After that, he says, "I gradually switched from the study of radiobiology to using radiation as a tool. It is very useful because it is a controllable and precise form of insult. Using radiation as a tool enabled one to study how stem cells responded and regenerated the tissue". For his work on radiation biology, Chris was awarded the Marie Curie Medal in 1998.

From cell birth to cell death


Epidermis, hair follicles and sebaceous glands

Chris was also one of the earliest people to work on apoptosis. The concept arose with Professor John Kerr, a pathologist from Brisbane, and Sir Alastair Currie in Aberdeen. Kerr spend a year with Currie in Aberdeen (later Edinburgh), when Andrew Wylie was a PhD student. They published their pioneering paper in 1972, but there was little worldwide interest at the time.

Two years later Dr Jeffrey Searle from the Pathology Department in Brisbane spent some time in Chris’ lab as a visiting scientist and worked on apoptosis in the intestine and skin, introducing Chris’s lab to the concept. "During the early 1970s, there were only three groups in the world interested in apoptosis — in Brisbane, Edinburgh and Manchester". Chris’s Nature paper in 1977 helped keep the field alive. The transatlantic scientists did not really accept the concept until the 1980s; then it took off.

One of Chris’s keynote papers in the apoptosis field was published in Carcinogenesis in 1992. "The hypothesis was that apoptosis among the stem cells in the small intestine constituted a protective mechanism that partially accounted for the absence of cancer in that large, rapidly proliferating tissue mass. In the large bowel, which has a similar structure but has a high incidence of cancer, the protective mechanism is compromised by the presence of the survival gene bcl-2."

Chris has also been continually involved in developing the concept and definition of stem cells and understanding the properties of adult tissue stem cells — a field in which he has an international reputation. A much quoted seminal paper on the topic of intestinal stem cells was published in Development in 1990, with a long time collaborator Professor Markus Loeffler. The issue of stem cells and their potential in curing disease is a current rapidly expanding field.

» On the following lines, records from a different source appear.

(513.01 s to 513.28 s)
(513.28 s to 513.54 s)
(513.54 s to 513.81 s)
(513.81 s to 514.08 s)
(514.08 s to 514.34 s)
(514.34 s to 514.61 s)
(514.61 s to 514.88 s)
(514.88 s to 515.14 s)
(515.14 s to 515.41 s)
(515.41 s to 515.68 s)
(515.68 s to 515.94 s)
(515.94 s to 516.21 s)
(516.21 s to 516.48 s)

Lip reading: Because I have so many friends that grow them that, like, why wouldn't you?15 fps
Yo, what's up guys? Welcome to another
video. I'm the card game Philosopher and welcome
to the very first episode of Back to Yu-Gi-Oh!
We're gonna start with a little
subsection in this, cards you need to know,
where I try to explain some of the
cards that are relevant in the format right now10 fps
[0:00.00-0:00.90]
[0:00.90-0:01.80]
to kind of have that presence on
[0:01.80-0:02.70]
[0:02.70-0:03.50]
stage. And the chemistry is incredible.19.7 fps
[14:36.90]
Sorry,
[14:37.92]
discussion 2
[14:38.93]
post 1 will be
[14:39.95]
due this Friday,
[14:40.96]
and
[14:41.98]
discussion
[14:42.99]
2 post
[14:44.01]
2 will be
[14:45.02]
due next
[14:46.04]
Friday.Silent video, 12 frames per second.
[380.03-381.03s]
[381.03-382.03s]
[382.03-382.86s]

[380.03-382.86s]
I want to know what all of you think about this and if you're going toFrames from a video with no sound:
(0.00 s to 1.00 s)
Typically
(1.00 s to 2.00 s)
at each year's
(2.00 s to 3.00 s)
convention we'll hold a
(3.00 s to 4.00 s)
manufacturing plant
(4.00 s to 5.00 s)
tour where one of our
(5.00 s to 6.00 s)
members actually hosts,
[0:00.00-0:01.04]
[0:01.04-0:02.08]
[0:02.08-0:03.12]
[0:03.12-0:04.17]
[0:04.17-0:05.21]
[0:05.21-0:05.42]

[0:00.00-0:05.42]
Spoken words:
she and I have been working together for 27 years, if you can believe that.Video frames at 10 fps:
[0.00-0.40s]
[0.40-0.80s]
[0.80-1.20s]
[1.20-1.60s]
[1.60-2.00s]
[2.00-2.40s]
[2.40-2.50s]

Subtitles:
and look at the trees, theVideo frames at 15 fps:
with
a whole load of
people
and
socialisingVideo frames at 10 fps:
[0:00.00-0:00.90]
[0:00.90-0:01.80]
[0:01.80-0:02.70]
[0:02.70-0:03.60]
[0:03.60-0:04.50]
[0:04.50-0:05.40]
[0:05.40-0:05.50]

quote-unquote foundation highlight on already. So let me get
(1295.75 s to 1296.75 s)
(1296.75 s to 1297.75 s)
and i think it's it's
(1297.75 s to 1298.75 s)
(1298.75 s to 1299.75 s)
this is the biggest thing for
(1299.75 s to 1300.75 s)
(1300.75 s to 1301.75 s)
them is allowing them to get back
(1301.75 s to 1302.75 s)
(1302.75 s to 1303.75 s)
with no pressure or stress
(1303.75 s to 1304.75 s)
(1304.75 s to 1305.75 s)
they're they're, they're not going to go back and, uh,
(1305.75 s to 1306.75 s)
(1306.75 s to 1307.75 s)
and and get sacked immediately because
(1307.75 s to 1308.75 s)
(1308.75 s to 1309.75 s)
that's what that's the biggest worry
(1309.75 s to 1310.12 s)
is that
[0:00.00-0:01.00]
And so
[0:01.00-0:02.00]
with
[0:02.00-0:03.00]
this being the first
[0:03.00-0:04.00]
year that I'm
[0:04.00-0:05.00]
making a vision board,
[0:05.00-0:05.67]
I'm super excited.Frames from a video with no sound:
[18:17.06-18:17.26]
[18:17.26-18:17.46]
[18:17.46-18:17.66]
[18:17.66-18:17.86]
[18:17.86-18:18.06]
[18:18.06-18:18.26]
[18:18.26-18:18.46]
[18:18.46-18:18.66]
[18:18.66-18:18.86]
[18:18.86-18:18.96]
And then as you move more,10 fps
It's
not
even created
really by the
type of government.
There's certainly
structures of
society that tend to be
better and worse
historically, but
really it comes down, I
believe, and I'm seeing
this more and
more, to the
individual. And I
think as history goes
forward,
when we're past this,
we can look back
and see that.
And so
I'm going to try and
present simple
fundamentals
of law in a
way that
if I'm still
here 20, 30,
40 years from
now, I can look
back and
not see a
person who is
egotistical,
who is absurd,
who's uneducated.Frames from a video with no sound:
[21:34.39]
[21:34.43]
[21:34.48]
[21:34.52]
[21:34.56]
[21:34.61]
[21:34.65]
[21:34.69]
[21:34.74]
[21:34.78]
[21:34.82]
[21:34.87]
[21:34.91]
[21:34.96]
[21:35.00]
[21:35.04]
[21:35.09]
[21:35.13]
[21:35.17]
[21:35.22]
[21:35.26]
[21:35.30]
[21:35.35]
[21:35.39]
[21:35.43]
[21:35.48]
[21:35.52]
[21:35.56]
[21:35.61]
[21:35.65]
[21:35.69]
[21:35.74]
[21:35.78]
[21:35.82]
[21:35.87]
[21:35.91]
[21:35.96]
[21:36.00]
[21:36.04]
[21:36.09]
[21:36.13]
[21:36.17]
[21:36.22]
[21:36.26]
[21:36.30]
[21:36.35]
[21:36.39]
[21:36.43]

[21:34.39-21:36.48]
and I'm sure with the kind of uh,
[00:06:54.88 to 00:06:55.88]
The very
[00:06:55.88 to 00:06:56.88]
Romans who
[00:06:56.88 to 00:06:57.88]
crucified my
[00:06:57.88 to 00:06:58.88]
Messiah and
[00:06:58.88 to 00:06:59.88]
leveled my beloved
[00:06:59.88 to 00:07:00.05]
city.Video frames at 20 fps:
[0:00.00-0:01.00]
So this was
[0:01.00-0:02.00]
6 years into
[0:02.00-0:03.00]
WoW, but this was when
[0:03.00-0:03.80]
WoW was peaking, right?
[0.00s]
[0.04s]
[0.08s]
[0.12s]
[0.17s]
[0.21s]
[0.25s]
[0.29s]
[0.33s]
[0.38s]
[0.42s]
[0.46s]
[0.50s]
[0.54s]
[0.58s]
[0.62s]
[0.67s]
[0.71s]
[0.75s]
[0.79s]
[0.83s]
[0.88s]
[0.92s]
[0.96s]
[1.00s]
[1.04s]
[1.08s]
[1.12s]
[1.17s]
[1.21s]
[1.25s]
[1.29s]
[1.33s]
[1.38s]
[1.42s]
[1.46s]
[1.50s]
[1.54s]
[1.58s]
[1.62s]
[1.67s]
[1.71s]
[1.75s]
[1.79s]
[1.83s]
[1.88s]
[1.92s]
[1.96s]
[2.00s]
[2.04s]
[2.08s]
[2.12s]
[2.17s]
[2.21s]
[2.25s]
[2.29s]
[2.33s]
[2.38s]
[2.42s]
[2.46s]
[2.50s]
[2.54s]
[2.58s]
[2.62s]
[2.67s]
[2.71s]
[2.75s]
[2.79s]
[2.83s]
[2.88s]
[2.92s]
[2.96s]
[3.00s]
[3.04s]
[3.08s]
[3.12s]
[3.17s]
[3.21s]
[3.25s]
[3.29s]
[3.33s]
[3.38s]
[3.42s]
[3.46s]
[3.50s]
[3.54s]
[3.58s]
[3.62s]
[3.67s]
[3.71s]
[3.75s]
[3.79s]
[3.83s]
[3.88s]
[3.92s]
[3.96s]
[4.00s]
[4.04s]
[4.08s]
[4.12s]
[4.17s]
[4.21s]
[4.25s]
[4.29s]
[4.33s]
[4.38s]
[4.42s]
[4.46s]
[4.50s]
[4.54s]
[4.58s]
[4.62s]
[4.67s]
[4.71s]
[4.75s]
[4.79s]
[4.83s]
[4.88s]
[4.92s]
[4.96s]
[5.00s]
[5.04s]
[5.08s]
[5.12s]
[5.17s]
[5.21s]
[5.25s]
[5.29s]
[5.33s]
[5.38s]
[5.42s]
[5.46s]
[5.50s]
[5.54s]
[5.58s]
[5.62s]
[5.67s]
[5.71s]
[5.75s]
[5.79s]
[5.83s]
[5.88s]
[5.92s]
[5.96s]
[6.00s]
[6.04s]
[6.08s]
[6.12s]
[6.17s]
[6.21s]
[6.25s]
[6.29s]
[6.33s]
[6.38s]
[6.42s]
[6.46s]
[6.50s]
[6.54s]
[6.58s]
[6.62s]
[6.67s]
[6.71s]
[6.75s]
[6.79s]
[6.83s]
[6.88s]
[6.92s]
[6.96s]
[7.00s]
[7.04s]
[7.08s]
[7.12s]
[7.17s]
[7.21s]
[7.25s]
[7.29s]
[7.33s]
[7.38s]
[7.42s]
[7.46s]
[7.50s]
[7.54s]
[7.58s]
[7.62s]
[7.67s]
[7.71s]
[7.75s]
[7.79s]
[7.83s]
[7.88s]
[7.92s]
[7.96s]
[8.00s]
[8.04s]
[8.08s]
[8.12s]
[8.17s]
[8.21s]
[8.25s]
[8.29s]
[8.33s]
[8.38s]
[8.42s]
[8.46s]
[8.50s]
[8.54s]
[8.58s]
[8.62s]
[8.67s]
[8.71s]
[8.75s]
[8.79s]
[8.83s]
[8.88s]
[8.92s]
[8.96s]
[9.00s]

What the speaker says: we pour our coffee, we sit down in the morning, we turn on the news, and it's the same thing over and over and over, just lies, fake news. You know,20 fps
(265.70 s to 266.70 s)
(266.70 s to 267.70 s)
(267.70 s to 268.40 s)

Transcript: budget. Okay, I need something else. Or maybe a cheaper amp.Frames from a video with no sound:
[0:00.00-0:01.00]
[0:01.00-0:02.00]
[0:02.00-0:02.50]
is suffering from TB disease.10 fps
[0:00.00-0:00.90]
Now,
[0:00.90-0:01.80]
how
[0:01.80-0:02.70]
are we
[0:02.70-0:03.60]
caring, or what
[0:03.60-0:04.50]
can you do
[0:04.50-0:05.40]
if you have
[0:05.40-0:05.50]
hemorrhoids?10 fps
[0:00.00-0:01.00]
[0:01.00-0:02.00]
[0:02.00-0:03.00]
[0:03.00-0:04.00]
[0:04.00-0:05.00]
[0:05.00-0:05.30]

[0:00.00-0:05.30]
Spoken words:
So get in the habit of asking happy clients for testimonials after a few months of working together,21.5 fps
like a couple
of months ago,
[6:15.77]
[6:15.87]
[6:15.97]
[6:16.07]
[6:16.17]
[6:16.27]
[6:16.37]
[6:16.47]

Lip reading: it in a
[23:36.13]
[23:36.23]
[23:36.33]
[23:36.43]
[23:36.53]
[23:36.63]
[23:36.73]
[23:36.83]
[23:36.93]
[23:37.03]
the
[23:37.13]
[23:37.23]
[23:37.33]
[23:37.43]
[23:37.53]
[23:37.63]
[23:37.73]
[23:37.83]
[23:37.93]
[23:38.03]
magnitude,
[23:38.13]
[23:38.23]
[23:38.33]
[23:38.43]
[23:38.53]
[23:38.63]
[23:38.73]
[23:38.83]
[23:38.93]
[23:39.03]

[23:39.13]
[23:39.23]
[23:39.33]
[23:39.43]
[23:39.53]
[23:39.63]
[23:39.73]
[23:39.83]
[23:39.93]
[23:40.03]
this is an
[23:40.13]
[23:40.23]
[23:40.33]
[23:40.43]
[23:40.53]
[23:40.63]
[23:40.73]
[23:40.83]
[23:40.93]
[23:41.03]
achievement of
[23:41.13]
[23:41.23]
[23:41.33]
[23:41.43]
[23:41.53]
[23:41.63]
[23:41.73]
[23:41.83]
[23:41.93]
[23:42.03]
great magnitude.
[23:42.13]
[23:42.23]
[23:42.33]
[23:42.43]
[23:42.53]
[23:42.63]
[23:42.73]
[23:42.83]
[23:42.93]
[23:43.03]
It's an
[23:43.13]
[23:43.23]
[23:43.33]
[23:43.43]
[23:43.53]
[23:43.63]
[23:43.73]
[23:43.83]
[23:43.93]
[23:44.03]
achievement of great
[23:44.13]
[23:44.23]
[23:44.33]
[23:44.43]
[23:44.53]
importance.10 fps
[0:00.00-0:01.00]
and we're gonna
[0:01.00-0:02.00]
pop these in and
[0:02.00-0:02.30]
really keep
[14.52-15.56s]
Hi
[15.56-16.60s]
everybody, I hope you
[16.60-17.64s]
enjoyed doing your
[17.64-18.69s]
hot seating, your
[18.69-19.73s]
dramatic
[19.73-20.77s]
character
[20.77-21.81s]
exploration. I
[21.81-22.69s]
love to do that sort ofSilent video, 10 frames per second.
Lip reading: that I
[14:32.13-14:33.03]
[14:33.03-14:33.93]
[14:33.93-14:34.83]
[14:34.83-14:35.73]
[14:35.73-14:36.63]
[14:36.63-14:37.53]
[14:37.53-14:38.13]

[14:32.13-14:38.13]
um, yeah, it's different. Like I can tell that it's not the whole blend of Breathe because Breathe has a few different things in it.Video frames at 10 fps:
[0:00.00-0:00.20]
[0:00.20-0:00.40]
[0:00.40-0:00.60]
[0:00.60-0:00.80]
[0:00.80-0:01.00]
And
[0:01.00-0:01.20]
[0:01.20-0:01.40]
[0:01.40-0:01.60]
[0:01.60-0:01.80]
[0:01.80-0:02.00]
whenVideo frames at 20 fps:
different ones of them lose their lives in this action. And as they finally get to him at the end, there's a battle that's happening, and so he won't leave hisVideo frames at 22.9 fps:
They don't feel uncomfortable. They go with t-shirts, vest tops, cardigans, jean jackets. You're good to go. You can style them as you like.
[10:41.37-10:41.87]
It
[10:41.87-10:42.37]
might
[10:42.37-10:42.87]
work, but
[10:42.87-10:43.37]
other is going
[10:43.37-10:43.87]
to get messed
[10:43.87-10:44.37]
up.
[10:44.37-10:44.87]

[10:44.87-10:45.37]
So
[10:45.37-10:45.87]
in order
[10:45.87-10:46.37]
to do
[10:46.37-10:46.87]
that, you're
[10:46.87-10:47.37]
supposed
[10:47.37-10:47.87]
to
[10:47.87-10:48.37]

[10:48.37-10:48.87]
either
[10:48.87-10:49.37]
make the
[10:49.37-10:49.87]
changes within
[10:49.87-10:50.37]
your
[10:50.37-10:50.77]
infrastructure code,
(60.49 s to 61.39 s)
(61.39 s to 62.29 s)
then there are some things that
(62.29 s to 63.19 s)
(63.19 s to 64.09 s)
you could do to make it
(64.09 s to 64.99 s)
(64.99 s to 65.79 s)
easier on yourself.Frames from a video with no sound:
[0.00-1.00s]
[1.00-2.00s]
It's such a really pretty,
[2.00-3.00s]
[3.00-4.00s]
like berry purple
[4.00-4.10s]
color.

Chris spent at least three sabbaticals abroad, working with Renato Baserga at Temple University, with Howard Maibach, a dermatologist in sans Francisco, and in the Pathology Department in Brisbane with John Kerr. "My work spanned several scientific disciplines and I feel that the strength of my research group was its breadth of interest. However, I had a few run-ins with funding agencies which wanted a more focused approach."

Looking ahead
EpiStem opened its offices in the Incubator Building in January 2001, under the management of Chris and his colleague, Catherine Booth. "During my last few years at the Paterson, I was approached by several pharmaceutical or biotech companies that wanted to establish collaborative projects. The idea was to investigate the possibility of manipulating the sensitivity of epithelial and intestinal cells to protect them during radio- and chemotherapy." The major side effect of such treatments used to be bone marrow damage, but that has now been at least partially alleviated. The current limitations are due to oral and gastrointestinal mucositis.

EpiStem has been doing proof of principle studies, using growth factors and cytokines to modify the stem cell behaviour in gut and oral mucosa. Initially, it will act as a service company for the pharmaceutical and biotech sector, but they also plan to develop a research and development arm. The benefits that Chris Potten has brought to many aspects of biological study look set to continue for some time to come.